Charterhouse Square – During building work for Crossrail in 2013, a plague pit dating back to the Black Death in 1348 was discovered. Historians believe that up to 50,000 medieval Londoners might have been interred in the area. This makes it top of the London plague pits!

Samuel Pepys and the horror of the London plague

Samuel Pepys kept his famous diary of London life during the year 1665 when plague ravaged the city – killing thousands. He first noticed the onset of the pestilence when red crosses appeared on a door in Drury Lane. In a matter of a few days, King Death had galloped through the City of London and then on to Westminster and the suburbs. Poor Samuel came face to face with the horror when he got off a boat and had to step over a dead body as he headed down an alleyway.

Pepys wearing a fine wig

Pepys wearing a fine wig

It had been a hot summer when the sickness had emerged. Doctors and physicians died so there was nobody to tend the sick. Pepys own medic – Dr Burnett – popped his clogs round about the 25th August of the plague.
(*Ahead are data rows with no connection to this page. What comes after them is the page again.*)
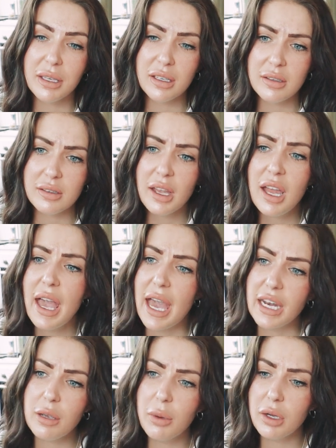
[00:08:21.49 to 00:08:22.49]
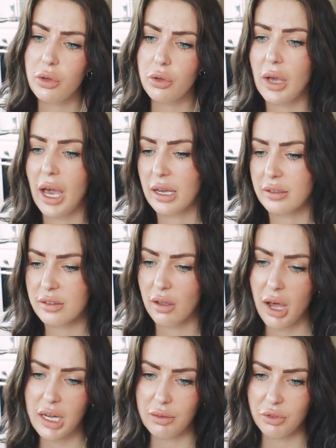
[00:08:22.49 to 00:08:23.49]
Because anyone who has
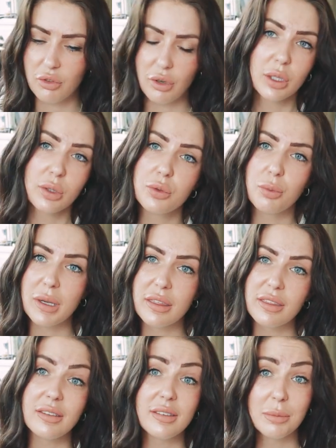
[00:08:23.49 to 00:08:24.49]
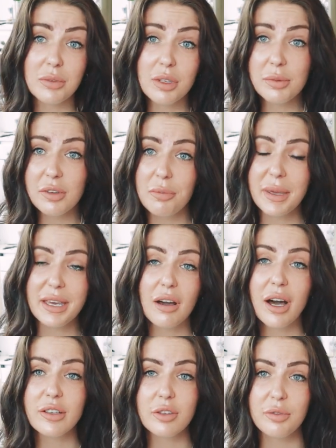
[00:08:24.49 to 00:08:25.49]
kind of struggled with the symptoms of being
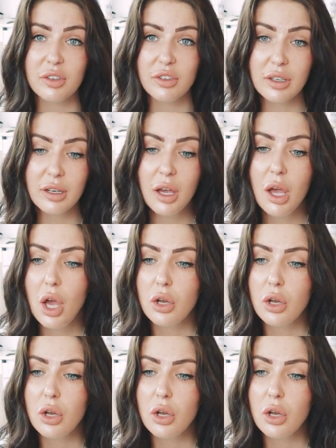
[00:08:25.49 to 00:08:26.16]
iron deficient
In the last week of that month, an estimated 10,000 people succumbed. Given the population of London at that time, this was a terrible catastrophe. As Pepys noted, the horror just kept going without any end in sight.

Still, some of the decisions one has to make at the height of a spreading plague are quite mundane. For example, should one wear one’s usual wig? On Sunday 3rd September, Pepys got up and dressed in his fine coloured silk suit. He was about to don his “periwigg” when he remembered that he’d bought it in Westminster just as the plague reached the area.
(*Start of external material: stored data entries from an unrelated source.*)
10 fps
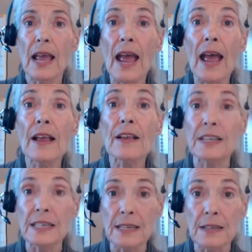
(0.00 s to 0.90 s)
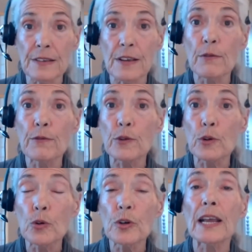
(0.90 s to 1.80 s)
as is
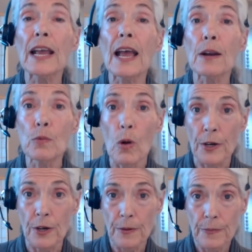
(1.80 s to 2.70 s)
food and water.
His worry wasn’t that the shopkeeper had been infected but that the wig might be made of hair from men who had died of plague. Somehow, Pepys reasoned, the disease could transfer from his fashionable head covering to himself. Pepys even wondered if the plague could spell the end for wigs!

It is a wonder what will be the fashion after the plague is done as to periwiggs for nobody will dare to buy any hair for fear of the infection, that it had been cut off the heads of people dead of the plague.

Needless to say Pepys survived and carried on wearing fine wigs, as did every other man in society, till his death.